# WORK ORDER:
Output every entry below exactly, without its pictures.

[Opening AVAILABLE DATA section]

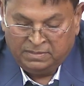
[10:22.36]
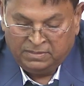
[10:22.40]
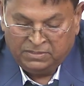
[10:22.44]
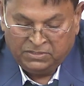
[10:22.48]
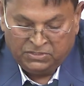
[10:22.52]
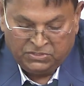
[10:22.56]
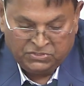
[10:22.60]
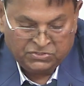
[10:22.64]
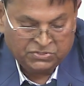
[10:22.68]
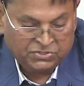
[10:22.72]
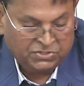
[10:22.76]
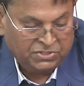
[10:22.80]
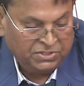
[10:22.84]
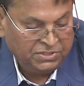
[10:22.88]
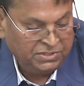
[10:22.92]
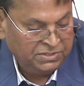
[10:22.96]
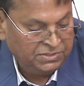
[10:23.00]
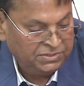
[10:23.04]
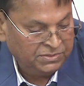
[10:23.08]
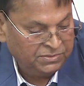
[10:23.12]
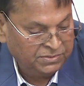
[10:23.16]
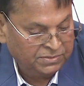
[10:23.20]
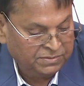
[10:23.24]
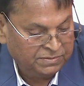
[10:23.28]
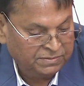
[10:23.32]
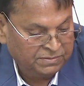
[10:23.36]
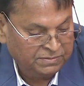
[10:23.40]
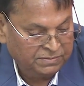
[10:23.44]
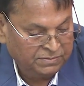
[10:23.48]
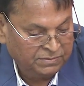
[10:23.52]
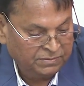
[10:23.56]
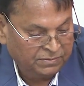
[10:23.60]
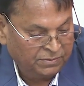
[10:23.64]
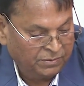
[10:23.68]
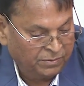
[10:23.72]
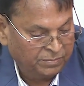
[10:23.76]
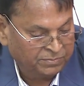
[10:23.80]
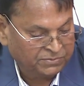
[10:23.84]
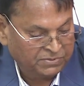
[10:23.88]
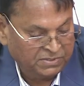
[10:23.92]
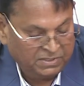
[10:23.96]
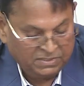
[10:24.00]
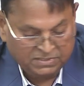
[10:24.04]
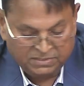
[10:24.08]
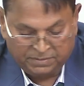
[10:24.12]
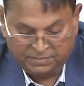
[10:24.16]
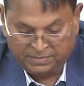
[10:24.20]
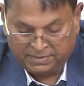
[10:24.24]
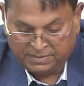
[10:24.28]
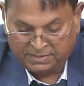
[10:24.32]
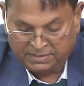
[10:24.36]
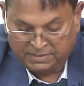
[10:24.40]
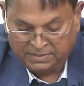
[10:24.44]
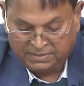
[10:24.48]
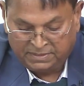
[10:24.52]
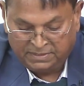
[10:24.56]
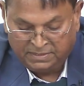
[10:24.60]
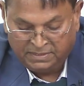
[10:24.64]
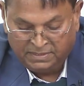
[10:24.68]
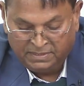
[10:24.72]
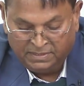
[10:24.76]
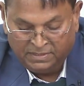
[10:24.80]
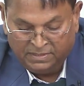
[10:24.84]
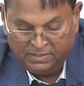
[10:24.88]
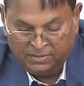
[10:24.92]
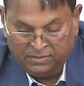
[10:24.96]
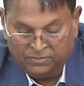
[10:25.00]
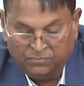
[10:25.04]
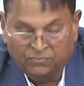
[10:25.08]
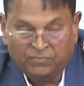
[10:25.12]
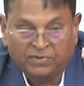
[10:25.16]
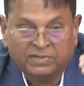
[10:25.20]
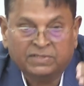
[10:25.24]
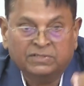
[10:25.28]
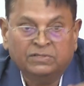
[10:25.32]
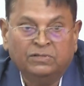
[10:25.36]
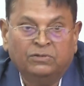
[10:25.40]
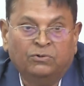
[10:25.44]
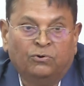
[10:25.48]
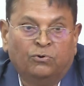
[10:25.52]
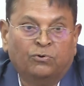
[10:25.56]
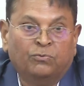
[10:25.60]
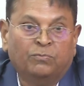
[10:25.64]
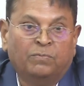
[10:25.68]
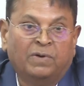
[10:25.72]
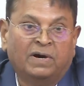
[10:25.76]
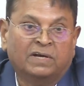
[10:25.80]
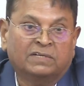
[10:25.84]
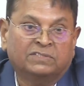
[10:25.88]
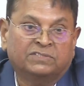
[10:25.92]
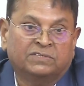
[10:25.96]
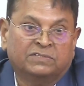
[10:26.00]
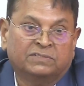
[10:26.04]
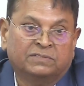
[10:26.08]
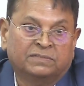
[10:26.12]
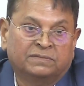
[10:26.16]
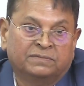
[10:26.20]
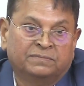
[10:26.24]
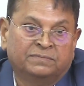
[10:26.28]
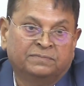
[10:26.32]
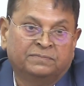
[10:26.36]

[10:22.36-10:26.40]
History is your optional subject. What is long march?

[Closing AVAILABLE DATA section]

# TASK SOLUTION:
[10:22.36]
[10:22.40]
[10:22.44]
[10:22.48]
[10:22.52]
[10:22.56]
[10:22.60]
[10:22.64]
[10:22.68]
[10:22.72]
[10:22.76]
[10:22.80]
[10:22.84]
[10:22.88]
[10:22.92]
[10:22.96]
[10:23.00]
[10:23.04]
[10:23.08]
[10:23.12]
[10:23.16]
[10:23.20]
[10:23.24]
[10:23.28]
[10:23.32]
[10:23.36]
[10:23.40]
[10:23.44]
[10:23.48]
[10:23.52]
[10:23.56]
[10:23.60]
[10:23.64]
[10:23.68]
[10:23.72]
[10:23.76]
[10:23.80]
[10:23.84]
[10:23.88]
[10:23.92]
[10:23.96]
[10:24.00]
[10:24.04]
[10:24.08]
[10:24.12]
[10:24.16]
[10:24.20]
[10:24.24]
[10:24.28]
[10:24.32]
[10:24.36]
[10:24.40]
[10:24.44]
[10:24.48]
[10:24.52]
[10:24.56]
[10:24.60]
[10:24.64]
[10:24.68]
[10:24.72]
[10:24.76]
[10:24.80]
[10:24.84]
[10:24.88]
[10:24.92]
[10:24.96]
[10:25.00]
[10:25.04]
[10:25.08]
[10:25.12]
[10:25.16]
[10:25.20]
[10:25.24]
[10:25.28]
[10:25.32]
[10:25.36]
[10:25.40]
[10:25.44]
[10:25.48]
[10:25.52]
[10:25.56]
[10:25.60]
[10:25.64]
[10:25.68]
[10:25.72]
[10:25.76]
[10:25.80]
[10:25.84]
[10:25.88]
[10:25.92]
[10:25.96]
[10:26.00]
[10:26.04]
[10:26.08]
[10:26.12]
[10:26.16]
[10:26.20]
[10:26.24]
[10:26.28]
[10:26.32]
[10:26.36]

[10:22.36-10:26.40]
History is your optional subject. What is long march?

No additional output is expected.